Perceber as mudanças emocionais e comportamentais é o primeiro passo para apoiar crianças e adolescentes nesse recomeço
27/01/2026
ansiedade na volta às aulas
Estar atento aos sinais de ansiedade na volta às aulas é, portanto, o primeiro passo para apoiar crianças e adolescentes.

A vida escolar, assim como o brincar, é uma das experiências centrais da infância e da adolescência e faz parte do cotidiano. Entretanto, a volta às aulas representa um período de mudanças e readaptações, que pode despertar sentimentos como ansiedade e estresse. Embora essas emoções façam parte do desenvolvimento saudável, é importante reconhecer quando os sinais indicam a necessidade de atenção.

Diversos fatores podem aumentar o nível de ansiedade no retorno escolar. Entre eles, mudanças na rotina, demandas acadêmicas, adaptação a novos grupos, exigências e dificuldades de aprendizagem. “Níveis moderados de ansiedade podem ser positivos, estimulando organização, responsabilidade e engajamento. O problema surge quando essas demandas ultrapassam a capacidade de enfrentamento da criança ou do adolescente”, explica a  psicóloga Karine Almeida, do Hospital Pequeno Príncipe.

A capacidade de lidar com ansiedade e estresse depende da idade e do funcionamento individual. Nesse sentido, o apoio da família é essencial. “Um ambiente familiar seguro e acolhedor é a base para que crianças e adolescentes aprendam a lidar com esses sentimentos de forma saudável e viver esse momento de forma mais leve, acolhedora e positiva”, reforça a especialista.

Sinais de ansiedade na volta às aulas

É natural que crianças e adolescentes sintam ansiedade e estresse ao retornar à escola, manifestados por expectativas, medos ou inseguranças. Esses sentimentos costumam ser transitórios e fazem parte do processo de adaptação.
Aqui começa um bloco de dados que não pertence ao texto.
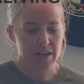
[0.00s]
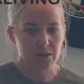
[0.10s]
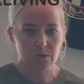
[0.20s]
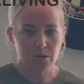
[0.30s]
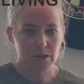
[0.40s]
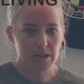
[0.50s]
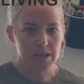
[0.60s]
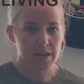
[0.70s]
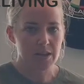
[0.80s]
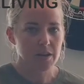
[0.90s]

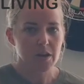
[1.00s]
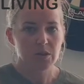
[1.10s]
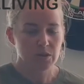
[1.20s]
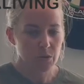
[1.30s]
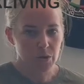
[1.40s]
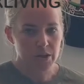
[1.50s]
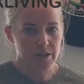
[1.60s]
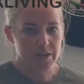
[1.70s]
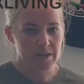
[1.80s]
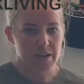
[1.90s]
locally
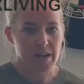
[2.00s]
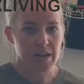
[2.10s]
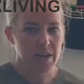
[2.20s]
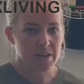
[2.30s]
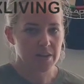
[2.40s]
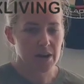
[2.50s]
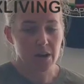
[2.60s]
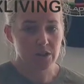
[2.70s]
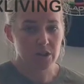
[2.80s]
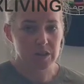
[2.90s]
sourced, and they are
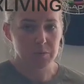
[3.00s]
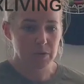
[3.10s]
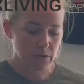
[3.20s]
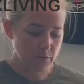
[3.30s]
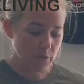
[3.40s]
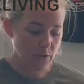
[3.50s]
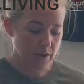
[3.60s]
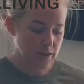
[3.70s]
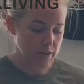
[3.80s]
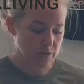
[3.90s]
just beautiful,
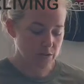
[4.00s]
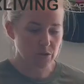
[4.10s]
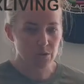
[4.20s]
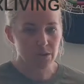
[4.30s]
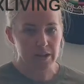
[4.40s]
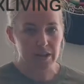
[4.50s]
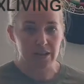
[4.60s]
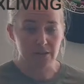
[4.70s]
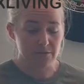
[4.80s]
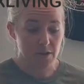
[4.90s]
and they're so clean, and
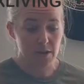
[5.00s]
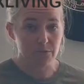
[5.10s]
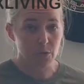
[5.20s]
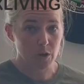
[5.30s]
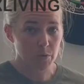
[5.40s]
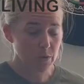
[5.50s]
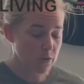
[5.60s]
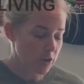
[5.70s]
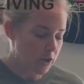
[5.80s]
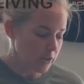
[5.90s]
they're very affordable.
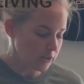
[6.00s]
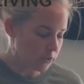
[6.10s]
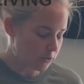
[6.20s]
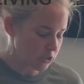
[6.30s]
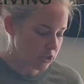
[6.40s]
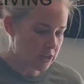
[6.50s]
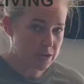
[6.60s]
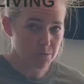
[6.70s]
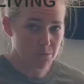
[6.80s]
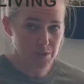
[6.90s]
So
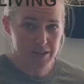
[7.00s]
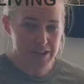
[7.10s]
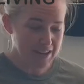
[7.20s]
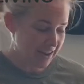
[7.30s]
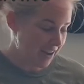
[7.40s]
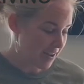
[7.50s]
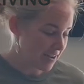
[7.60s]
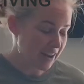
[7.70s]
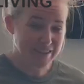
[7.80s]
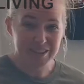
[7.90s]
she really
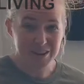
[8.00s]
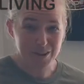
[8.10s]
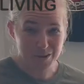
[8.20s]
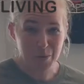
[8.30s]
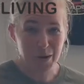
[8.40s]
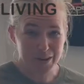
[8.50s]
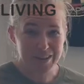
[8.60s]
knocks it out of the park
No entanto, quando os sinais se tornam mais intensos ou persistentes, podem indicar que foi ultrapassado o nível esperado, como nos casos de:

  • irritabilidade ou choro frequente;
  • isolamento social;
  • dificuldade de concentração;
  • queixas físicas recorrentes, como dor de cabeça ou dor de barriga;
  • vontade de evitar a escola de forma consistente;
  • problemas na atenção, memória e concentração;
  • resistência persistente em vincular-se aos colegas e professores;
  • baixo rendimento acadêmico e pouco engajamento nas atividades.

Segundo a especialista, quando a ansiedade e o estresse são intensos e duradouros, e interferem no sono, na aprendizagem, no comportamento ou nas relações sociais, é hora de buscar avaliação profissional de um psicólogo.
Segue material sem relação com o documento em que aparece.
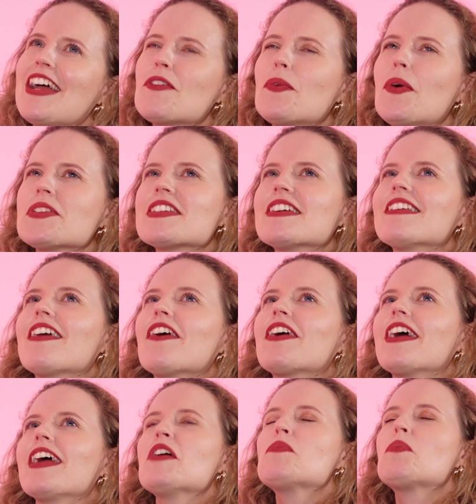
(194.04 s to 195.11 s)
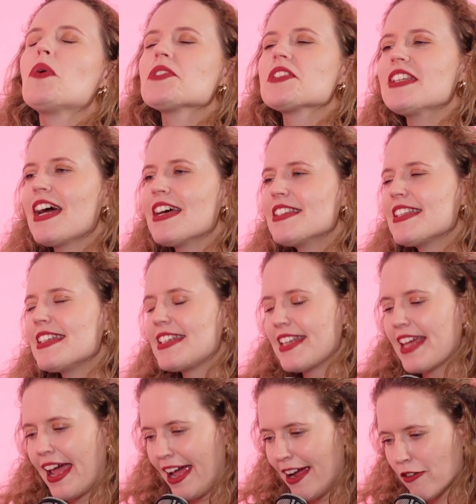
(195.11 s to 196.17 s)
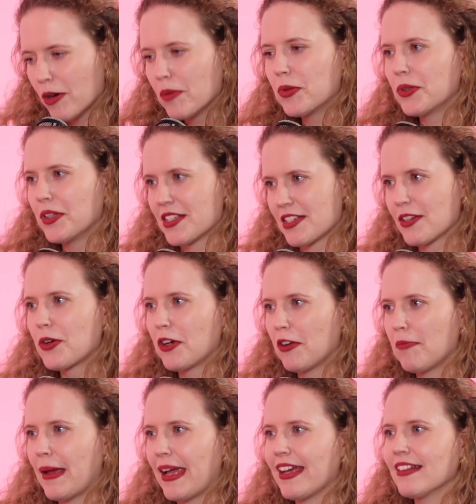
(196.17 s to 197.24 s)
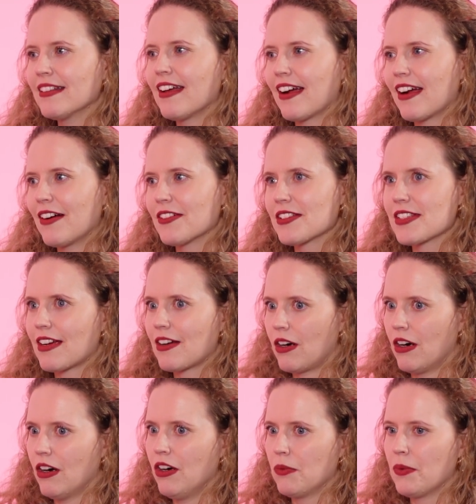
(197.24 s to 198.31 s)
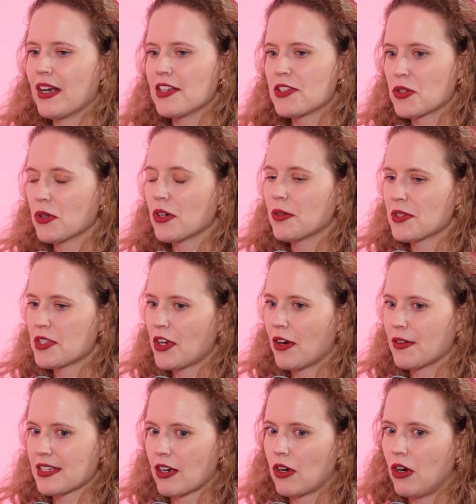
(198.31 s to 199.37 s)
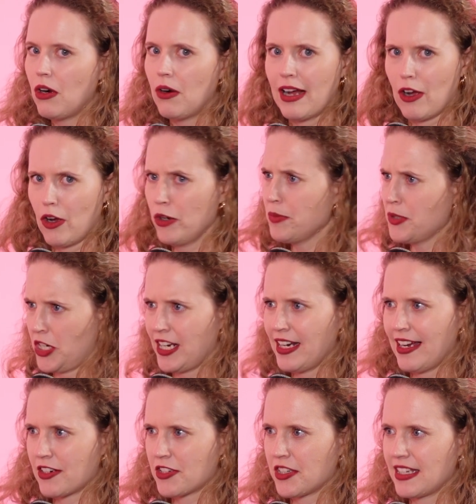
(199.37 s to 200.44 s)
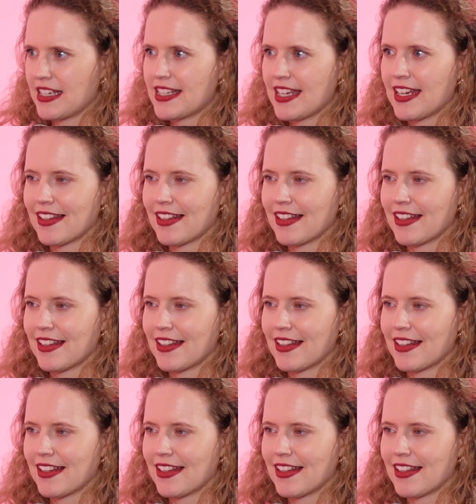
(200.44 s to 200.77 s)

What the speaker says: It wasn't as terrible as it could have been. Like, I was like, oh, when I saw it was her, I was like, oh, I hope she can actually sing.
Como os pais e cuidadores podem ajudar na ansiedade do retorno à escola?

O apoio familiar é essencial para ajudar a criança a desenvolver estratégias eficazes de enfrentamento. Os pais e cuidadores têm papel fundamental na adaptação à volta às aulas com as seguintes ações:

  • encarar a volta às aulas como algo positivo, importante e benéfico para toda a família;
  • criar rotinas previsíveis para transmitir segurança;
  • ouvir de forma atenta e validar as emoções da criança sem minimizar ou julgar;
  • ajudar na organização do dia a dia e das tarefas escolares;
  • evitar cobranças excessivas e transmitir confiança;
  • gerenciar a própria ansiedade para não a transferir para os filhos.
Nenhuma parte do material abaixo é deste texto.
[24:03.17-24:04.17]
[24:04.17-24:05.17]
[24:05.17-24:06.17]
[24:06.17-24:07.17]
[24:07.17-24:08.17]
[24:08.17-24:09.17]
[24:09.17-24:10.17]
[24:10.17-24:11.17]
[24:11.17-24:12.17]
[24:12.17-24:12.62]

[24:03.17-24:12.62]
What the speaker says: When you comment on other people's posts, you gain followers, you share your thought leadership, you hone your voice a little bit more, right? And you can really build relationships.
As escolas também desempenham um papel essencial na identificação e manejo do estresse. Nesse sentido, é fundamental observar mudanças persistentes no comportamento e manter o diálogo constante com a família para pensar em estratégias em conjunto. “Essa parceria é crucial para apoiar a criança ou adolescente de forma consistente e integrada”, finaliza a psicóloga.